Escapeandnevercomeback

Respected Member
That's the thing, Escape. It won't kill us, but the urges sure make it feel like they will, if we don't respond to them...

This is because the urges are coming from survival centers in the lower brain, relating to the instinctual and primal needs that keep man and beast alive.

The good news is that our 'higher brain', the cerebral cortex, where critical thinking and decision making come from, can override and outlast any urge.
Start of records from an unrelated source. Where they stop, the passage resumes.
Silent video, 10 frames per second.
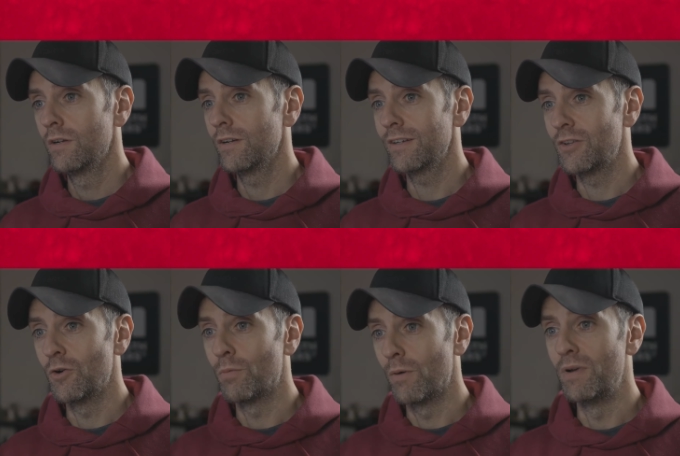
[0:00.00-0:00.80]

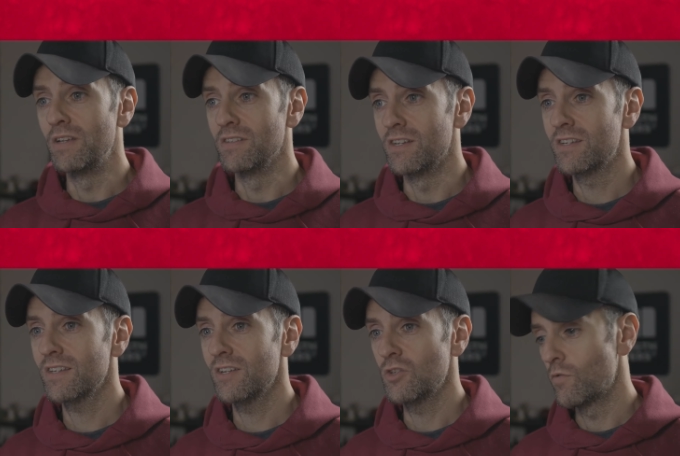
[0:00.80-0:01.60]
your
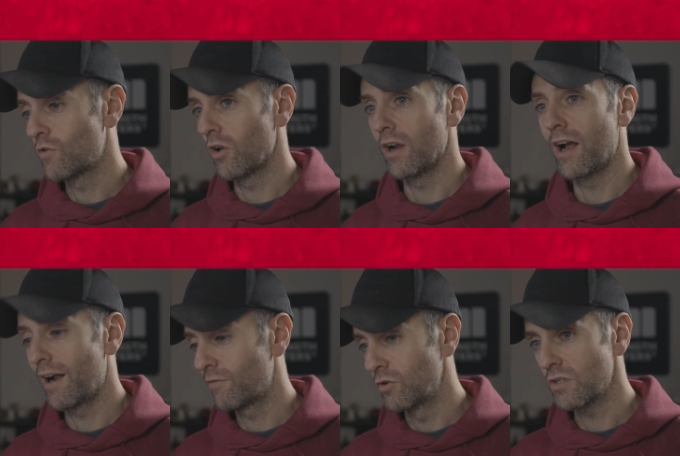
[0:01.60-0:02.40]
business, you've got to
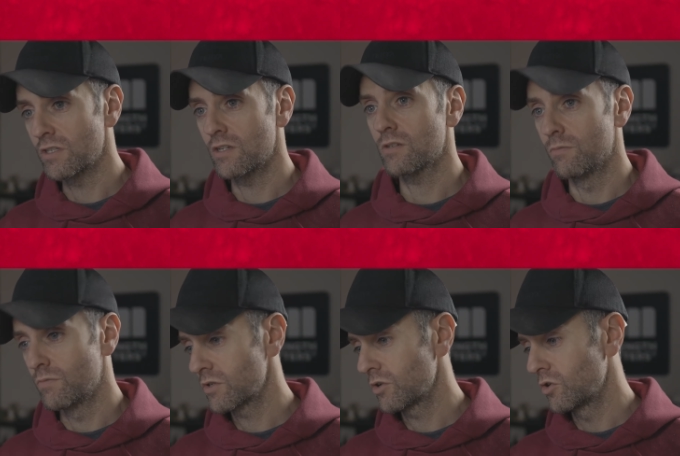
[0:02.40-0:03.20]
have your
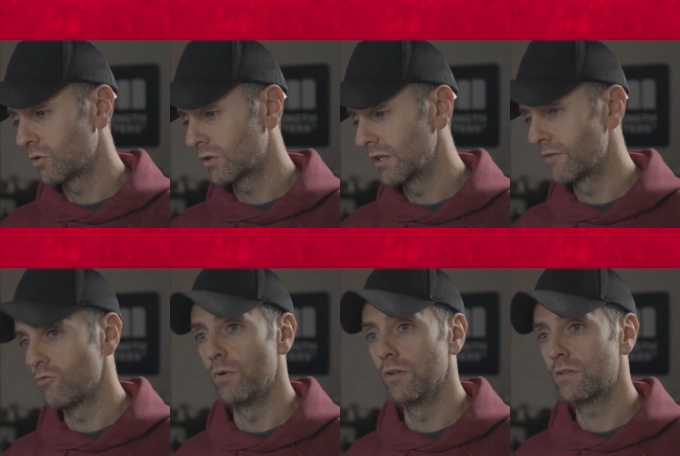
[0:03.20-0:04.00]
systems, your
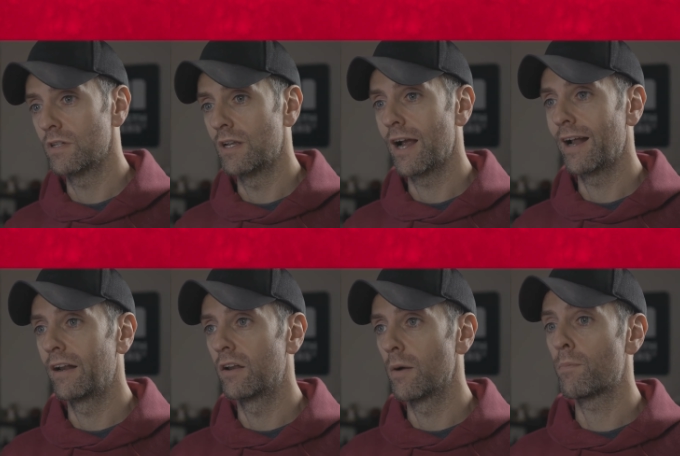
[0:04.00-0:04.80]
deliverability,
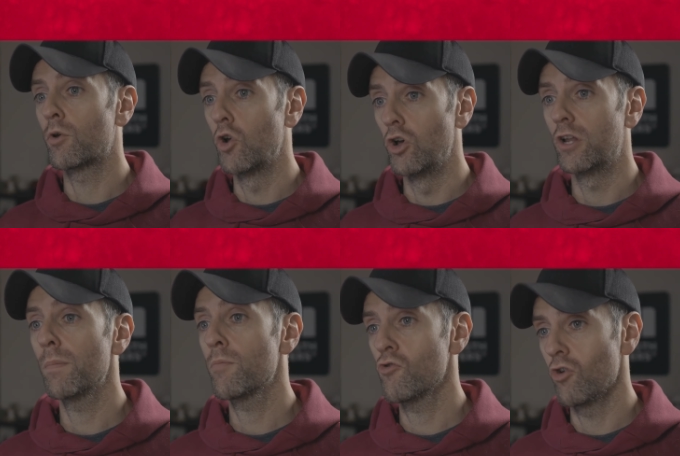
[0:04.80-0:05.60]
and a good
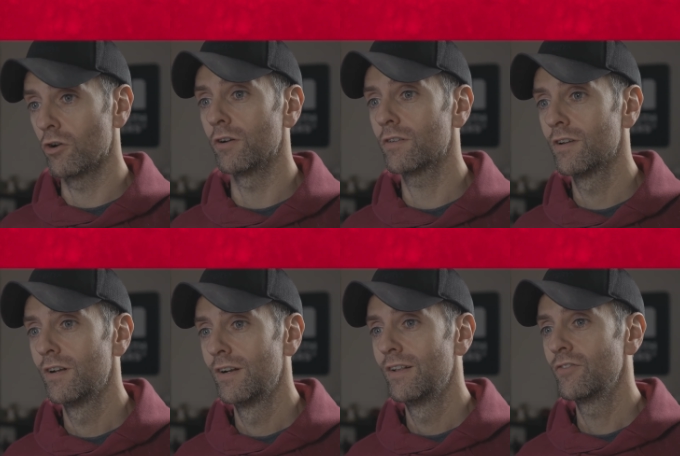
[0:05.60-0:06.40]
product
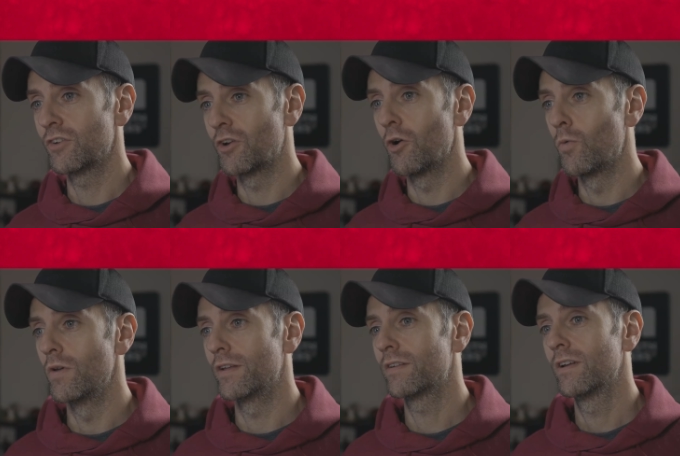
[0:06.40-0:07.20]
to go
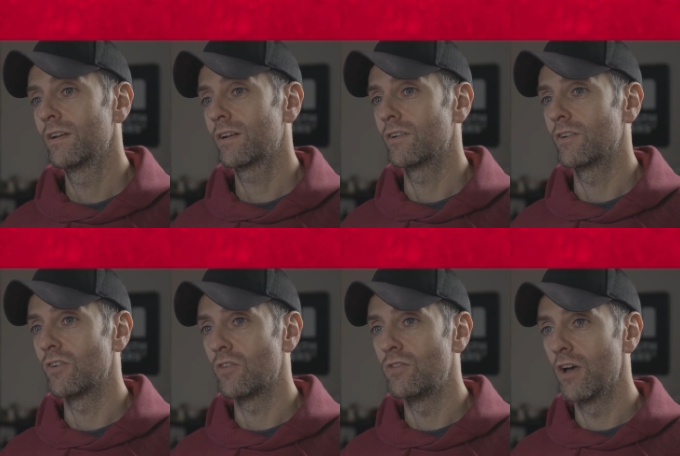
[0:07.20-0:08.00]
with it
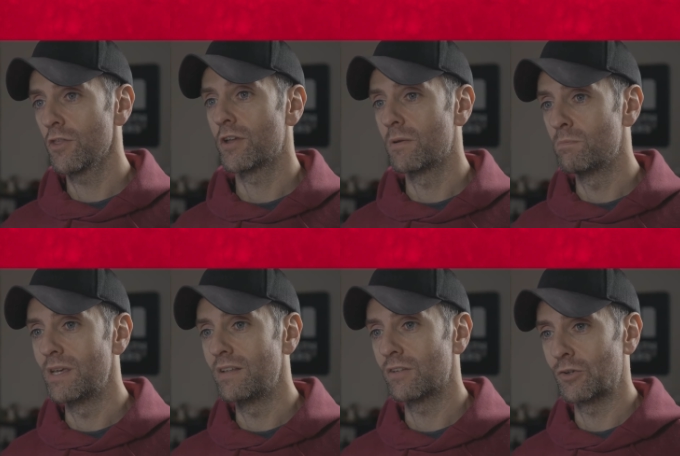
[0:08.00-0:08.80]
because nothing
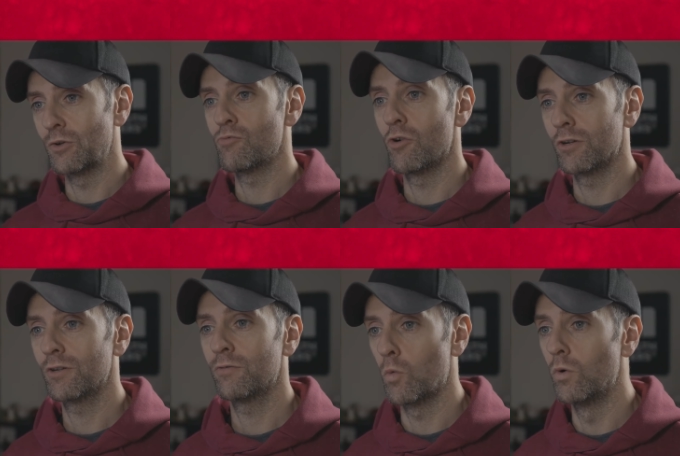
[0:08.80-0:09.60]
beats a good product
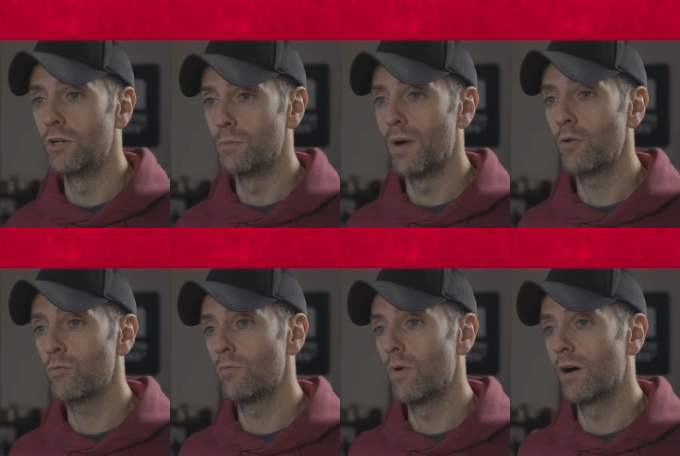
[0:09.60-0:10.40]
for word of mouth
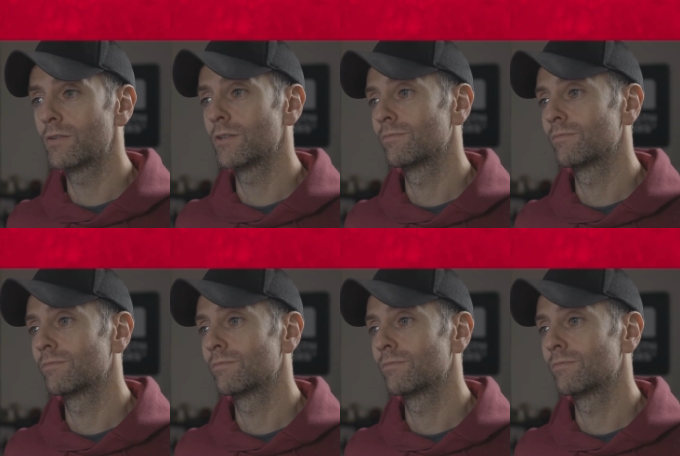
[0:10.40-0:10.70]
marketing.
Also, the more we dismiss urges, neither reacting for or against them (the withought judgment thing), the weaker and weaker they'll be.
Definitely.
 

Escapeandnevercomeback

Respected Member
Day 9

Massive urges.

Today I have 1 month without drinking but staying away from everything makes me feel really low. It's like I don't like anything. I crave porn and I crave a drinking session.
 
Last edited:

Escapeandnevercomeback

Respected Member
I'm reading success stories for motivation not to get caught in the heat of the moment. My addicted brain is trying to get me down the same routine that has led to relapses many times. I see it coming but it feels like the best idea, like it won't do anything wrong to me, that's exactly how it feels although I know it's not true.
 
I'm reading success stories for motivation not to get caught in the heat of the moment. My addicted brain is trying to get me down the same routine that has led to relapses many times. I see it coming but it feels like the best idea, like it won't do anything wrong to me, that's exactly how it feels although I know it's not true.
Man. I'm right there with you.
It's been really helpful to read other people's stories especially when I just wanna say 'screw it'. Then also reading about the hurt PMO has caused for the writer and their family, I don't want to go down that path.
Keep at it man. You are stronger than you realize!
 

Escapeandnevercomeback

Respected Member
Man. I'm right there with you.
It's been really helpful to read other people's stories especially when I just wanna say 'screw it'. Then also reading about the hurt PMO has caused for the writer and their family, I don't want to go down that path.
Keep at it man. You are stronger than you realize!
Thanks, man!
 

Escapeandnevercomeback

Respected Member
Day 10

I crave porn and alcohol. Giving up those two things made me feel irritated and a constant anxiety all day long. All I feel is anxiety and anger/irritation. I don't like how I feel. I see why people go back to their addictions. It sucks.
 

Escapeandnevercomeback

Respected Member
The only thing that manages to calm down a little bit my desire to act out is reading success stories. Especially those "Before/After" type of stories. The "Before" stories are many times something I would write. It reminds me of where I'm coming from and what I could get if I decided to "do nothing" about the craving. When you feel like you can't wait anymore, it might help to read some posts and articles like that for motivation. Just tell yourself: "5 minutes until I finish reading this, if I'm to jerk off anyway" but you might not even want to do it anymore after reading.